**What is expected**:
Please repeat the data shown below, word for word.

___ Data ___

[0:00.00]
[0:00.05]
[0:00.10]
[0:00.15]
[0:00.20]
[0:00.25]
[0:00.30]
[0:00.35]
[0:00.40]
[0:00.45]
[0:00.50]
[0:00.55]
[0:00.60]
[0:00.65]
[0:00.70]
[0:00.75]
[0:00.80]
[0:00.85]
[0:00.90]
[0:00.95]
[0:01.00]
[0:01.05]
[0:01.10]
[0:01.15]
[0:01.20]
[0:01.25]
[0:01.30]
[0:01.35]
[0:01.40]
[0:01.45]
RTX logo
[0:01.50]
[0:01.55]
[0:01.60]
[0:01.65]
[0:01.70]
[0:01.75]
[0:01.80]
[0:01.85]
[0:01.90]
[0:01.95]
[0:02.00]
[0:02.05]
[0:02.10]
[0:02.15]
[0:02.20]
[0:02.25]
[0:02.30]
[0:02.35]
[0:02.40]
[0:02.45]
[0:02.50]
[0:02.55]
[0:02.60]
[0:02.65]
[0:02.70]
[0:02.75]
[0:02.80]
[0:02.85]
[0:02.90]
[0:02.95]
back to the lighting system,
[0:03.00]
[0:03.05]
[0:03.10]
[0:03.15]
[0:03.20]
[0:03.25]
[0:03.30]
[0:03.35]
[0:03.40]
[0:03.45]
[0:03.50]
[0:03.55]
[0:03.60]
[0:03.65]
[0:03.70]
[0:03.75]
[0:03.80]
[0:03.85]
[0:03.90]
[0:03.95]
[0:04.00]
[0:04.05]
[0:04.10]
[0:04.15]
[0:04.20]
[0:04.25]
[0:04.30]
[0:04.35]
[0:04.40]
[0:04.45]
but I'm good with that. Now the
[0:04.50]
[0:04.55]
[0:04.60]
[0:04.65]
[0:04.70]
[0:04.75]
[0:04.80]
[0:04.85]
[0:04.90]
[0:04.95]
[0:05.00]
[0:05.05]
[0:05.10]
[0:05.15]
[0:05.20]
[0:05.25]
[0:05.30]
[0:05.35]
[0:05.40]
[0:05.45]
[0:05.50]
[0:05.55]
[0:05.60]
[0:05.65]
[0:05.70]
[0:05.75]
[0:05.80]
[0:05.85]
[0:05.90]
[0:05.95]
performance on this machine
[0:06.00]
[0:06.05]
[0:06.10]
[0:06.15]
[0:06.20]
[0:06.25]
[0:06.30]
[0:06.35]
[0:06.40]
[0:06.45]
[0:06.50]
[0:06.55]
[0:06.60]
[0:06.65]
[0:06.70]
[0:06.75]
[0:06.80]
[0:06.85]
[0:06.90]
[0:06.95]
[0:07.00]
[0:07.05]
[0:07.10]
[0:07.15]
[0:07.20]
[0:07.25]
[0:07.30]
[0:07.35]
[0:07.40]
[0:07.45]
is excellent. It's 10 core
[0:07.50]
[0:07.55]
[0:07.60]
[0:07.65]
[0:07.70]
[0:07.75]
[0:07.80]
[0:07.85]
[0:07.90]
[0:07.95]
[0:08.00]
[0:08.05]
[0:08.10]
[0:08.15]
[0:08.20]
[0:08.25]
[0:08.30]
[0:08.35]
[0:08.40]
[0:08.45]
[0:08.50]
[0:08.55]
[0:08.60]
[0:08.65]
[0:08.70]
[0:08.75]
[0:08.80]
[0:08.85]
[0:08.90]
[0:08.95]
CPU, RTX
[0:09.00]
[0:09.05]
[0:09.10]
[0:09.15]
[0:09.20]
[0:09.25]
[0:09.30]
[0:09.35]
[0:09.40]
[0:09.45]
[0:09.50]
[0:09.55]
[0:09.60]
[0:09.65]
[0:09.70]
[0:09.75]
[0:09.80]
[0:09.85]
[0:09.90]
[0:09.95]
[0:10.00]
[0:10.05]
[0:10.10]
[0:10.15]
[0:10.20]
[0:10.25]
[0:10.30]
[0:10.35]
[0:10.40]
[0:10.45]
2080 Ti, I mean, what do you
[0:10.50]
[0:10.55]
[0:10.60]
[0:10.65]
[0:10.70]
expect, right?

___

**Finished task**:
[0:00.00]
[0:00.05]
[0:00.10]
[0:00.15]
[0:00.20]
[0:00.25]
[0:00.30]
[0:00.35]
[0:00.40]
[0:00.45]
[0:00.50]
[0:00.55]
[0:00.60]
[0:00.65]
[0:00.70]
[0:00.75]
[0:00.80]
[0:00.85]
[0:00.90]
[0:00.95]
[0:01.00]
[0:01.05]
[0:01.10]
[0:01.15]
[0:01.20]
[0:01.25]
[0:01.30]
[0:01.35]
[0:01.40]
[0:01.45]
RTX logo
[0:01.50]
[0:01.55]
[0:01.60]
[0:01.65]
[0:01.70]
[0:01.75]
[0:01.80]
[0:01.85]
[0:01.90]
[0:01.95]
[0:02.00]
[0:02.05]
[0:02.10]
[0:02.15]
[0:02.20]
[0:02.25]
[0:02.30]
[0:02.35]
[0:02.40]
[0:02.45]
[0:02.50]
[0:02.55]
[0:02.60]
[0:02.65]
[0:02.70]
[0:02.75]
[0:02.80]
[0:02.85]
[0:02.90]
[0:02.95]
back to the lighting system,
[0:03.00]
[0:03.05]
[0:03.10]
[0:03.15]
[0:03.20]
[0:03.25]
[0:03.30]
[0:03.35]
[0:03.40]
[0:03.45]
[0:03.50]
[0:03.55]
[0:03.60]
[0:03.65]
[0:03.70]
[0:03.75]
[0:03.80]
[0:03.85]
[0:03.90]
[0:03.95]
[0:04.00]
[0:04.05]
[0:04.10]
[0:04.15]
[0:04.20]
[0:04.25]
[0:04.30]
[0:04.35]
[0:04.40]
[0:04.45]
but I'm good with that. Now the
[0:04.50]
[0:04.55]
[0:04.60]
[0:04.65]
[0:04.70]
[0:04.75]
[0:04.80]
[0:04.85]
[0:04.90]
[0:04.95]
[0:05.00]
[0:05.05]
[0:05.10]
[0:05.15]
[0:05.20]
[0:05.25]
[0:05.30]
[0:05.35]
[0:05.40]
[0:05.45]
[0:05.50]
[0:05.55]
[0:05.60]
[0:05.65]
[0:05.70]
[0:05.75]
[0:05.80]
[0:05.85]
[0:05.90]
[0:05.95]
performance on this machine
[0:06.00]
[0:06.05]
[0:06.10]
[0:06.15]
[0:06.20]
[0:06.25]
[0:06.30]
[0:06.35]
[0:06.40]
[0:06.45]
[0:06.50]
[0:06.55]
[0:06.60]
[0:06.65]
[0:06.70]
[0:06.75]
[0:06.80]
[0:06.85]
[0:06.90]
[0:06.95]
[0:07.00]
[0:07.05]
[0:07.10]
[0:07.15]
[0:07.20]
[0:07.25]
[0:07.30]
[0:07.35]
[0:07.40]
[0:07.45]
is excellent. It's 10 core
[0:07.50]
[0:07.55]
[0:07.60]
[0:07.65]
[0:07.70]
[0:07.75]
[0:07.80]
[0:07.85]
[0:07.90]
[0:07.95]
[0:08.00]
[0:08.05]
[0:08.10]
[0:08.15]
[0:08.20]
[0:08.25]
[0:08.30]
[0:08.35]
[0:08.40]
[0:08.45]
[0:08.50]
[0:08.55]
[0:08.60]
[0:08.65]
[0:08.70]
[0:08.75]
[0:08.80]
[0:08.85]
[0:08.90]
[0:08.95]
CPU, RTX
[0:09.00]
[0:09.05]
[0:09.10]
[0:09.15]
[0:09.20]
[0:09.25]
[0:09.30]
[0:09.35]
[0:09.40]
[0:09.45]
[0:09.50]
[0:09.55]
[0:09.60]
[0:09.65]
[0:09.70]
[0:09.75]
[0:09.80]
[0:09.85]
[0:09.90]
[0:09.95]
[0:10.00]
[0:10.05]
[0:10.10]
[0:10.15]
[0:10.20]
[0:10.25]
[0:10.30]
[0:10.35]
[0:10.40]
[0:10.45]
2080 Ti, I mean, what do you
[0:10.50]
[0:10.55]
[0:10.60]
[0:10.65]
[0:10.70]
expect, right?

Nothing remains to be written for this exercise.